Pourquoi les livrets de famille français ont toujours une couverture bordeaux
Tu l’as forcément croisé dans un tiroir chez tes parents ou dans le tien : ce petit carnet à la couverture bordeaux, presque toujours abîmé sur les coins, qui traîne près des papiers importants. C’est le livret de famille, remis à chaque mariage ou naissance depuis des générations.
Mais pourquoi cette couleur précise ? Pourquoi pas du bleu, du vert ou du gris comme tant d’autres documents administratifs français ? La réponse remonte à une décision bien plus ancienne qu’on ne l’imagine.
Une couleur choisie pour une raison très pratique
Le livret de famille existe depuis 1877, mais sa couverture bordeaux standardisée s’impose surtout au XXe siècle. À l’époque, les mairies gèrent des centaines de documents administratifs différents.
Le bordeaux a été retenu parce qu’il tranchait nettement avec les autres couleurs utilisées pour les papiers d’état civil de l’époque. Un simple repère visuel pour les agents municipaux, qui devaient trier rapidement des dizaines de dossiers chaque jour.
Le bleu était déjà associé aux registres officiels de naissance. Le vert servait pour d’autres actes civils. Le bordeaux, plus rare dans l’administration, devenait immédiatement identifiable au premier coup d’œil.
Cette logique de code couleur, née d’une contrainte purement pratique, s’est ensuite figée par habitude. Personne n’a jamais eu de raison de la changer, et elle a traversé un siècle sans qu’on y touche vraiment.

Ce que personne ne sait sur ce petit carnet
Le détail le plus méconnu : le livret de famille n’a aucune existence légale en soi.

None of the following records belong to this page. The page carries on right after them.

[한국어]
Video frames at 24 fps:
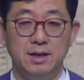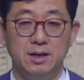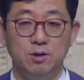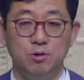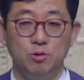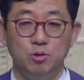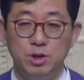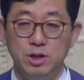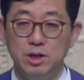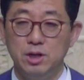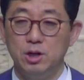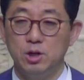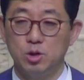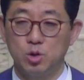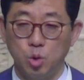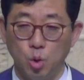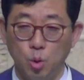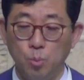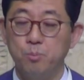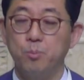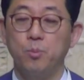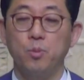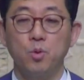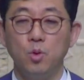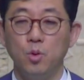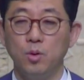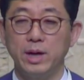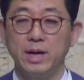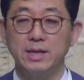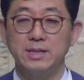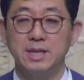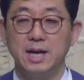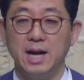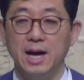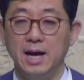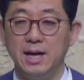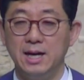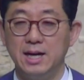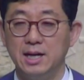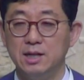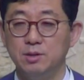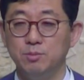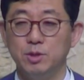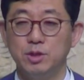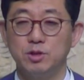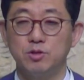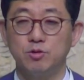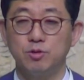우리를 돕고 계신
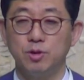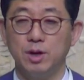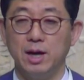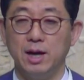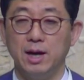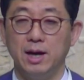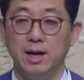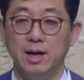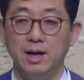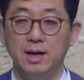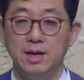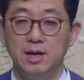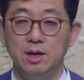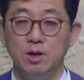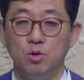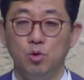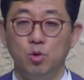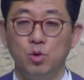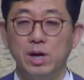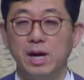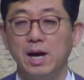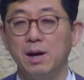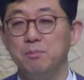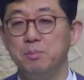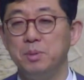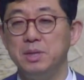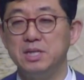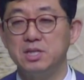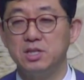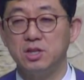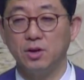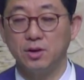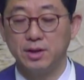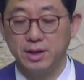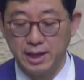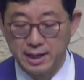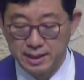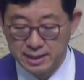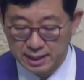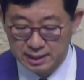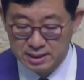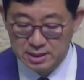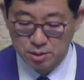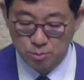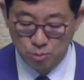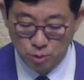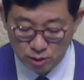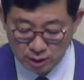하나님이시구나. 우리가 미처
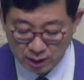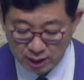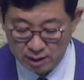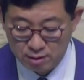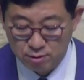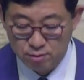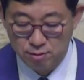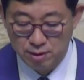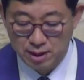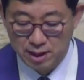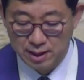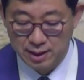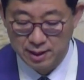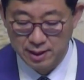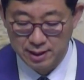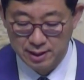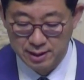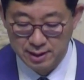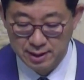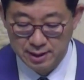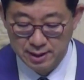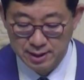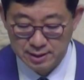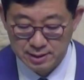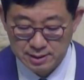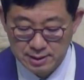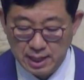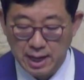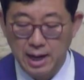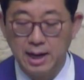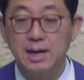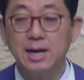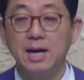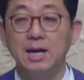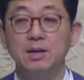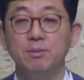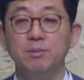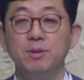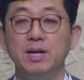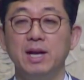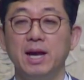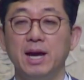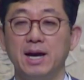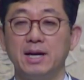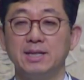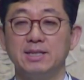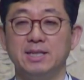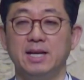깨닫지 못했구나. 그 하나님을
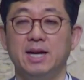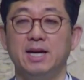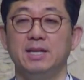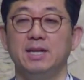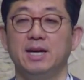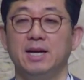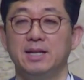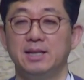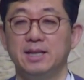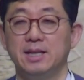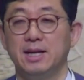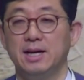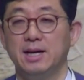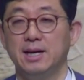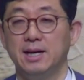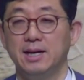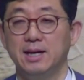내가 찬양한다.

C’est une simple copie, un résumé pratique des actes déjà enregistrés en mairie.
En cas de perte, il suffit théoriquement de demander un duplicata à la mairie où le mariage ou la première naissance a été célébrée. Beaucoup de Français l’ignorent et paniquent en cherchant leur carnet bordeaux introuvable.
Autre anecdote : jusqu’en 2005, seuls les couples mariés recevaient un livret de famille à la naissance de leur premier enfant. Les parents non mariés devaient en réclamer un séparément, une différence administrative aujourd’hui supprimée.
Le format lui-même a très peu évolué depuis des décennies. Ce même carnet, avec ses pages numérotées pour inscrire mariages, naissances et décès, ressemble étrangement à celui que possédaient déjà tes grands-parents.

Et ailleurs dans le monde ?
La France fait figure d’exception avec ce système de carnet familial centralisé. Beaucoup de pays voisins ont abandonné l’idée d’un document physique unique regroupant toute l’histoire d’état civil d’une famille.
En Allemagne, l’équivalent existe sous forme de Familienbuch, mais sa couverture est généralement grise ou noire, sans code couleur national standardisé comme en France.
Aux États-Unis ou au Royaume-Uni, il n’existe simplement pas de livret de famille. Chaque acte de naissance, de mariage ou de décès reste un document séparé, sans carnet unique pour les regrouper.
La Belgique, longtemps proche du modèle français, a fini par numériser totalement son équivalent. Le papier bordeaux a progressivement disparu au profit d’un accès en ligne aux données d’état civil.
Un objet appelé à disparaître ?
La France elle-même amorce ce virage. Depuis quelques années, les données d’état civil sont de plus en plus accessibles directement via les services numériques des mairies.
Le livret de famille papier reste pourtant obligatoire dans de nombreuses démarches, comme la mairie continue de le délivrer aux jeunes mariés. Sa disparition totale n’est pas encore programmée officiellement.
Ce petit carnet bordeaux, né d’une simple contrainte de tri administratif il y a plus d’un siècle, a fini par devenir un symbole familial. On y inscrit les naissances, parfois les décès, et on le garde précieusement bien après sa valeur légale réelle.
La prochaine fois que tu croiseras ce carnet dans un tiroir, tu sauras que sa couleur n’a jamais eu de sens mystique ou symbolique. Juste un vieux réflexe de tri de mairie, devenu un objet de mémoire familiale.